What to work on
Transcribe, word for word, all of the entries below, and exclude any pictures from the copy.

Records provided

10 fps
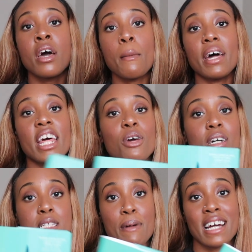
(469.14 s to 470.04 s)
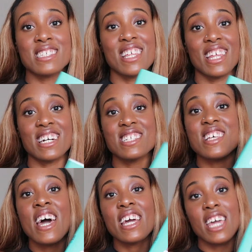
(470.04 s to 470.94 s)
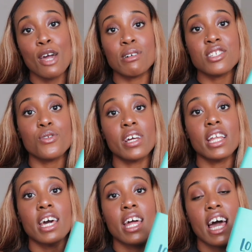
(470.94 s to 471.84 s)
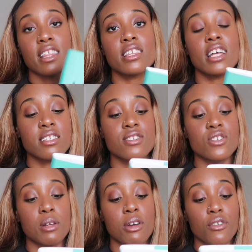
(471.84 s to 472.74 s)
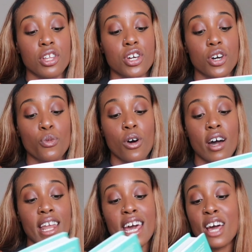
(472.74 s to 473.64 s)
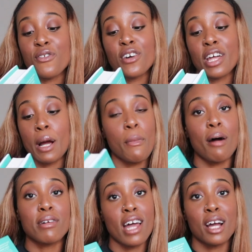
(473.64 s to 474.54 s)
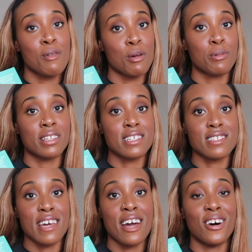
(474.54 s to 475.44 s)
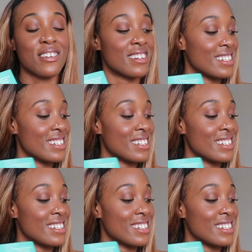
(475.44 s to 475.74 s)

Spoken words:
But anyways, back to this. Can't wait to read it. I think that this is gonna be a really good one, and I feel like I'm probably not gonna be able to put this down.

Task solution
10 fps
(469.14 s to 470.04 s)
(470.04 s to 470.94 s)
(470.94 s to 471.84 s)
(471.84 s to 472.74 s)
(472.74 s to 473.64 s)
(473.64 s to 474.54 s)
(474.54 s to 475.44 s)
(475.44 s to 475.74 s)

Spoken words:
But anyways, back to this. Can't wait to read it. I think that this is gonna be a really good one, and I feel like I'm probably not gonna be able to put this down.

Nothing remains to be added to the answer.